Отвесив сухой и крайне невежливый кивок, я хлопнул дверью.

Иногда я не мог разобраться в своих чувствах. Служение долгу, короне и земле, где я родился, наполняло мою жизнь смыслом. Если бы не это, меня бы давно прибило ко дну – порок и грязь всегда были в моей крови. Порченой крови бастарда.

У меня не было клейма на лбу, но этот флёр сопровождал везде, куда бы я ни шёл. Или читался в глазах, непроизвольно отпугивая добрых и честных людей. Я знал и смеялся над тем, что придворные матроны запрещают своим юным дочерям даже смотреть в мою сторону, не подозревая, что эти невинные цветочки передают мне жаркие записки через слуг, подкарауливают под дверями спальни или в саду.

Запретное всегда влечёт.

Шагая по длинному полутёмному коридору, я вспоминал день, когда в очередной раз убежал в город и пропустил занятие с мастером меча – пожилым, но ещё крепким господином. Бродил по закоулкам Лестры, вдыхая ароматы свежей сдобы, солёной рыбы и разогретой на солнце пыли. Поэтому, прокравшись в замок, уже был готов получить вечернюю порцию розог.

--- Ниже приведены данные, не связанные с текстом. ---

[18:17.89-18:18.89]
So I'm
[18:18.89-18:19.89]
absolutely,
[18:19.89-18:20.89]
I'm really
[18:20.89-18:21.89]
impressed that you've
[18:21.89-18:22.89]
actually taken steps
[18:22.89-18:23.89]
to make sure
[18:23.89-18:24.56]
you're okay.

Прислужник проводил меня к отцу, и тот, не говоря ни слова, повёл меня по винтовой лестнице, всё выше и выше. Короткие ноги едва поспевали за размашистыми шагами отца, я видел перед собой только его высокие сапоги да подол чёрного плаща. Уж лучше бы велел конюху всыпать мне по первое число, чем вот так молчал… Почему-то именно в такие моменты я остро чувствовал свою беззащитность перед ним.

Над городом сгустились серые сумерки. Воздух на крыше был свежим и пах совсем по-осеннему, хотя лето ещё не закончилось.

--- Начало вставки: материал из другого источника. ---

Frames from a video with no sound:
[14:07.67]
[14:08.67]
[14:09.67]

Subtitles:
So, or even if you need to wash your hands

– Подойди, – замерев на краю, произнёс лорд, и я, чувствуя сухость в горле, осторожно приблизился.

Отец смотрел, как на площадке во внутреннем дворе тренируются воины. Тогда они казались мне до безумия огромными, взрослыми и опасными зверьми.

– Что ты видишь, Ренн?

Я пожал плечами и с детской наивностью ответил:

– Людей.

– Это не просто люди. Это мои лучшие воины, опора Лестры и всей Арнерии, – он посмотрел на меня, сощурив глаза. – Хочешь быть похожим на них? Хочешь быть сильным, ловким, верным, чтобы я гордился тобой? Хочешь стать моим дехеймом?

И было в его взгляде и словах то, отчего сердце мальчишки забилось быстрей.

– Хочу… очень хочу!

– Тогда ты не должен пропускать занятия. Твоё своеволие огорчает меня, Реннейр. Я начинаю жалеть, что позволил тебе жить в замке подле меня. Мои милость и доверие надо заслужить.

Страх быть выкинутым и забытым схватил за горло, лишил воздуха. Я глядел в непреклонное лицо человека, что звался моим отцом, и видел бога – жестокого и карающего. Если разгневается на меня, сопляка, то сотрёт в порошок одним пальцем.

– Я больше так не буду, отец… Вы будете гордиться мной, обещаю! – произнёс я, задыхаясь.

Конечно, уже через несколько дней тот разговор выветрился из головы, и я снова стал срывать уроки, драться с детьми слуг и простых горожан. Но именно в тот миг я был уверен, что однажды мой отец, мой лорд и господин признает меня. И я увижу в его глазах то, чего мне всегда не хватало.

– Однажды так и будет, Ренн. Так и будет, – на губах его, обычно сурово поджатых, мелькнула тень улыбки.

Он недавно взял в жёны дочь северного лорда и выглядел довольным. По крайней мере, последние дни у него было хорошее настроение, даже запуганные служанки осмелели и перестали ходить на цыпочках вдоль стен.

– Отец… – позвал я его и вдруг выпалил, не успев подумать как следует: – Почему вы не женились на моей матери?

Во взгляде его что-то поменялось, и на меня дохнуло холодом.